■ WHAT TO PRODUCE ■
Restate each line below word for word, skipping every picture.

::::::

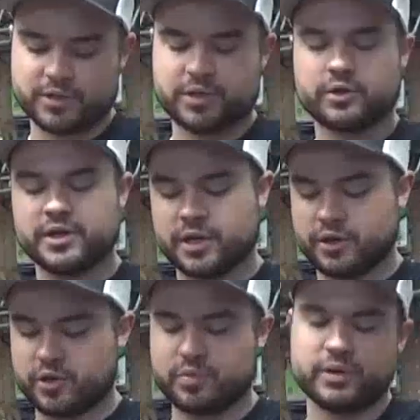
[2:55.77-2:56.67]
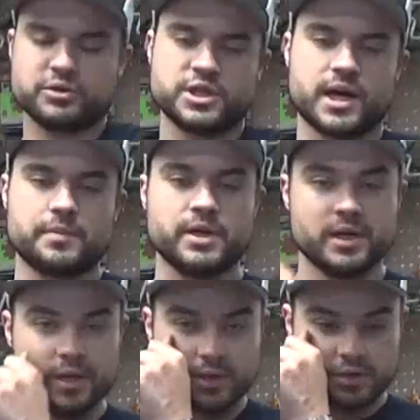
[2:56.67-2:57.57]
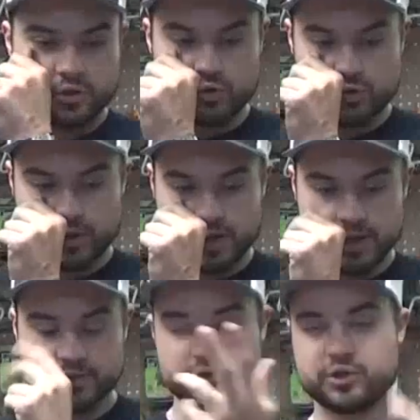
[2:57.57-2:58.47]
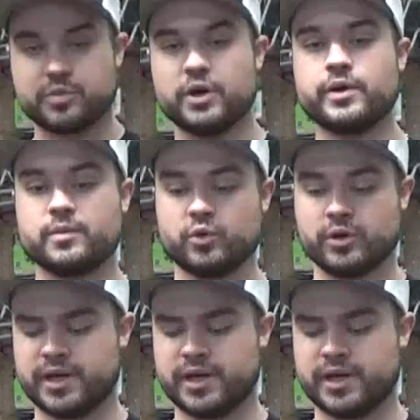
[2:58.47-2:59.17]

or you don't need to go to your bow shop to tune your bow anymore.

::::::

■ ANSWER SPACE ■
[2:55.77-2:56.67]
[2:56.67-2:57.57]
[2:57.57-2:58.47]
[2:58.47-2:59.17]

or you don't need to go to your bow shop to tune your bow anymore.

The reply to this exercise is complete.